Gli autobus rossi a due piani di Londra, conosciuti in tutto il mondo sono un simbolo della città. La notizia dell'ultimo periodo è che, grazie a una start-up, alcuni hanno iniziato a essere parzialmente alimentati da un biocarburante realizzato con fondi di caffè. 

Si, avete letto bene, da questo materiale di scarto viene infatti realizzato l'olio necessario per dare vita a questa forma innovativa di carburante.

L'obiettivo è quello di ridurre i livelli di inquinamento nella capitale inglese attraverso anche questa forma di economia circolare, ovvero riciclando scarti alimentari che il Regno Unito produce in grandi quantità e che altrimenti verrebbero buttati via.

La Bio-bean, la start-up in questione, che già utilizza i fondi di caffè per riscaldare le case, si è impegnata a fornire questo biocarburante per gli autobus in collaborazione con Shell e Argent Energy. La miscela, composta al 20% da olio di caffè, è può essere infatti utilizzata per alimentare i mezzi senza apportare alcuna modifica al motore, riducendo le emissioni di anidride carbonica anche del 15% (dato fornito direttamente dall'azienda, ndr).

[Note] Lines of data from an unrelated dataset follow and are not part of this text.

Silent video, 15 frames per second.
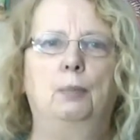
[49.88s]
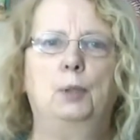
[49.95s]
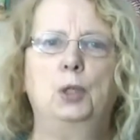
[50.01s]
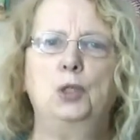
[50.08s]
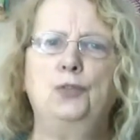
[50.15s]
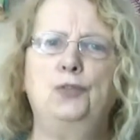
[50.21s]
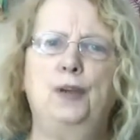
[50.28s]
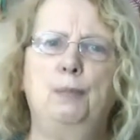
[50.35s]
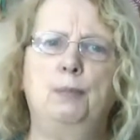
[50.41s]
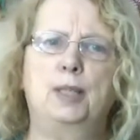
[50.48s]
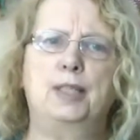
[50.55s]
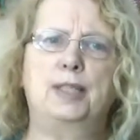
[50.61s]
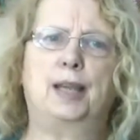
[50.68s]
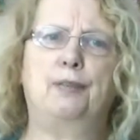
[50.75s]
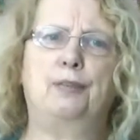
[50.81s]
Most
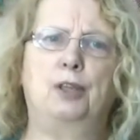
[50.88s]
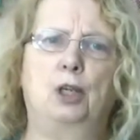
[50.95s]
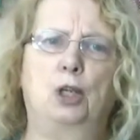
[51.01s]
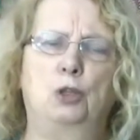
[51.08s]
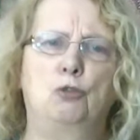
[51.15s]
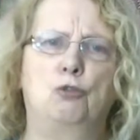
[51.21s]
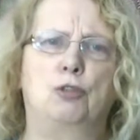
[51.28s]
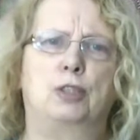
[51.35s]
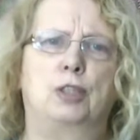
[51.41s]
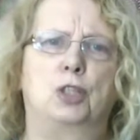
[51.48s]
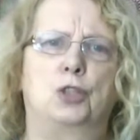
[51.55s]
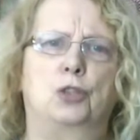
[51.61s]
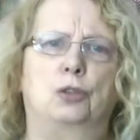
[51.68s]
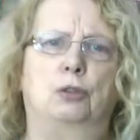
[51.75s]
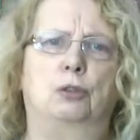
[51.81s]
families have their own
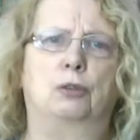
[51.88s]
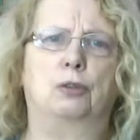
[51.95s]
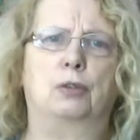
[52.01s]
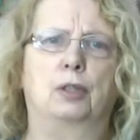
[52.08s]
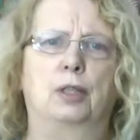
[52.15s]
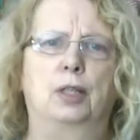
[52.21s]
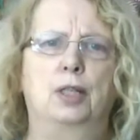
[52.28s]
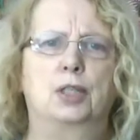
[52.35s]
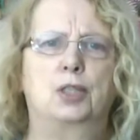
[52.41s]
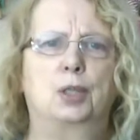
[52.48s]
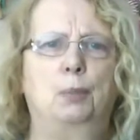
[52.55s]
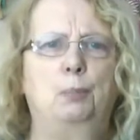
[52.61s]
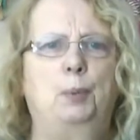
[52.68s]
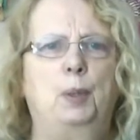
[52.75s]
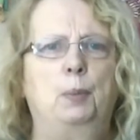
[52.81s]
traditions.
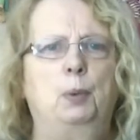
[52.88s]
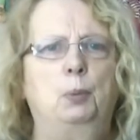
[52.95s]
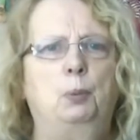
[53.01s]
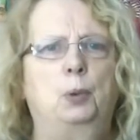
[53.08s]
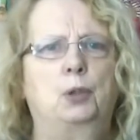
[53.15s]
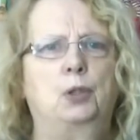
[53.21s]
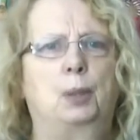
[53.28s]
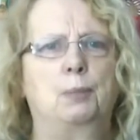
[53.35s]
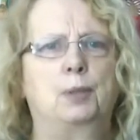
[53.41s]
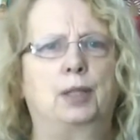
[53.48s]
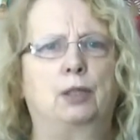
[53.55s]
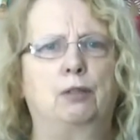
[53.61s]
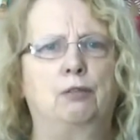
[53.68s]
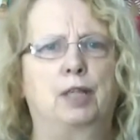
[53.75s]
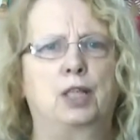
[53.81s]
Some people put up
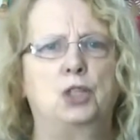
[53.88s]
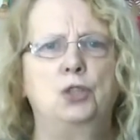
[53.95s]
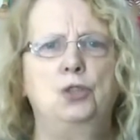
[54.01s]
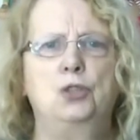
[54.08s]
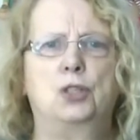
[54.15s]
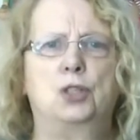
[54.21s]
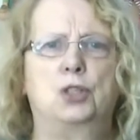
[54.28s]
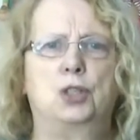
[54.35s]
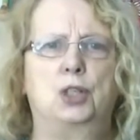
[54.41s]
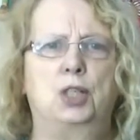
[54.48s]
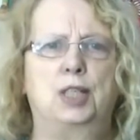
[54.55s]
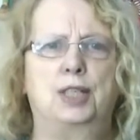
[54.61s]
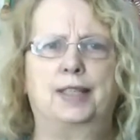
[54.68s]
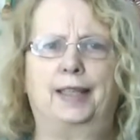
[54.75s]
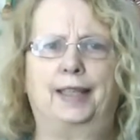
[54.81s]
decorations as
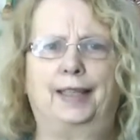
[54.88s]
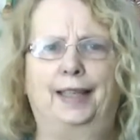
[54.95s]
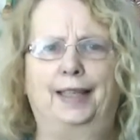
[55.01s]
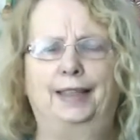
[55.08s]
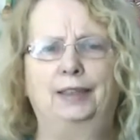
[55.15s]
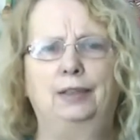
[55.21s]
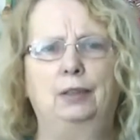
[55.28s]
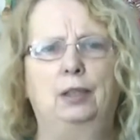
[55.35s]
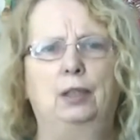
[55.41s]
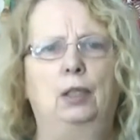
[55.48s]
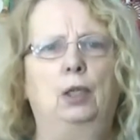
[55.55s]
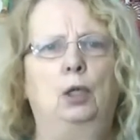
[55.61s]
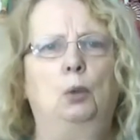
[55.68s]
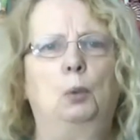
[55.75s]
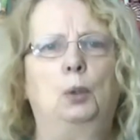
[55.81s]
early as they can,
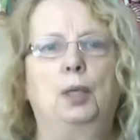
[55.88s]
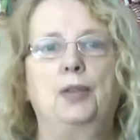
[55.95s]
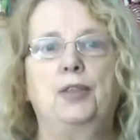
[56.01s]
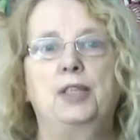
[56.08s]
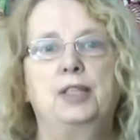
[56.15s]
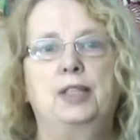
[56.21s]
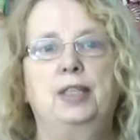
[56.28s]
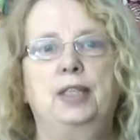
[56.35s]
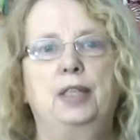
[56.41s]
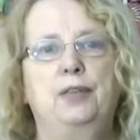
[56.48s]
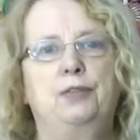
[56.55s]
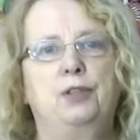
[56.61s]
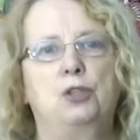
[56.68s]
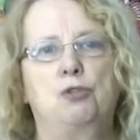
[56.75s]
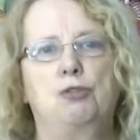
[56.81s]
while others
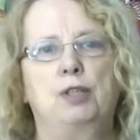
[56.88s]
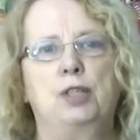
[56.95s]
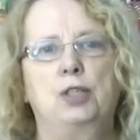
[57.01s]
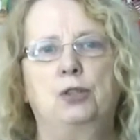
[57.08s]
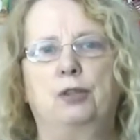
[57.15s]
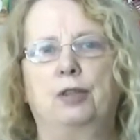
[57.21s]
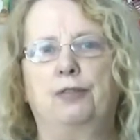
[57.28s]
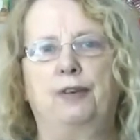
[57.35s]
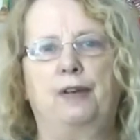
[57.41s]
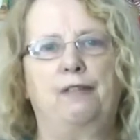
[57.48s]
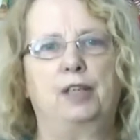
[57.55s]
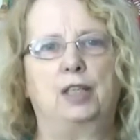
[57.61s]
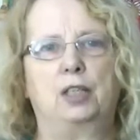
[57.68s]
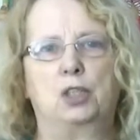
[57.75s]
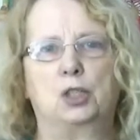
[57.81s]
leave the tree to the
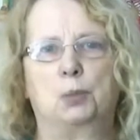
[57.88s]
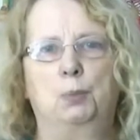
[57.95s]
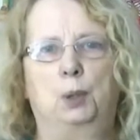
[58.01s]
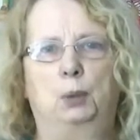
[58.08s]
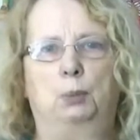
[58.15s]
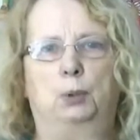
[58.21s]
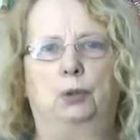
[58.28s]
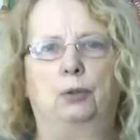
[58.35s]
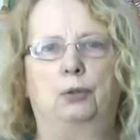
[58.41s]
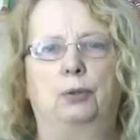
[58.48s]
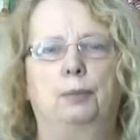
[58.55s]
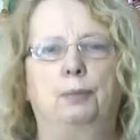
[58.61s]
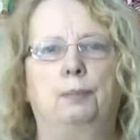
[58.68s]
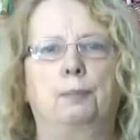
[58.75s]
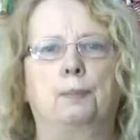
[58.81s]
very last moment.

Un cittadino londinese beve in media 2,3 tazze di caffè al giorno. In generale, nel Regno Unito in generale il consumo si attesta attorno ai 2,5 miliardi di tazzine. La Bio-bean ritiene che con l'aggiunta del diesel ne basteranno circa 2,55 milioni per produrre carburante sufficiente ad alimentare un bus per dodici mesi. Tra l'altro è l'azienda stessa che si occupa di recuperare i fondi di caffè da bar, ristoranti e grandi catene, estraendo successivamente l'olio da utilizzare per la miscela.

Considerando che l''amministrazione londinese ha rivelato tutta la propria preoccupazione per i livelli di inquinamento che la città ha ormai raggiunto, non è difficile capire come l'accordo sia stato siglato in un clima molto favorevole e speranzoso.

Il sindaco di Londra, Sadiq Khan, si sta infatti impegnando al massimo per migliorare la qualità dell'aria nella propria città. Molti dei 9.500 bus della città sono già alimentati con biocarburanti derivati da scarti alimentari come l'olio di cottura. Il fondatore di Bio-bean, Arthur Kay, ha detto che si tratta di un “ottimo esempio di cosa si può realizzare se si inizia a pensare a rifiuti come una risorsa ancora inutilizzata in base alle reali potenzialità”.

I prossimi obiettivi sono quelli di alimentare a caffè anche gli altrettanto iconici black cabs, cioè i caratteristici taxi, ed espandere il progetto anche nel resto del Regno Unitio e in altri Paesi tra cui gli Stati Uniti, che sono in assoluto il maggior consumatore di caffè al mondo.

Perchè non pensare di realizzarlo anche in Italia, dove ogni anno si bevono addirittura 39/40 miliardi circa di tazzine? Non muteremo le sorti e i destini dell'inquinamento globale ma, tante volte le soluzioni ai problemi sono più semplici di quanto si pensi.

Ricordiamoci che come recita un antico adagio: Partendo da piccoli passi si arriva al cielo. Pulito.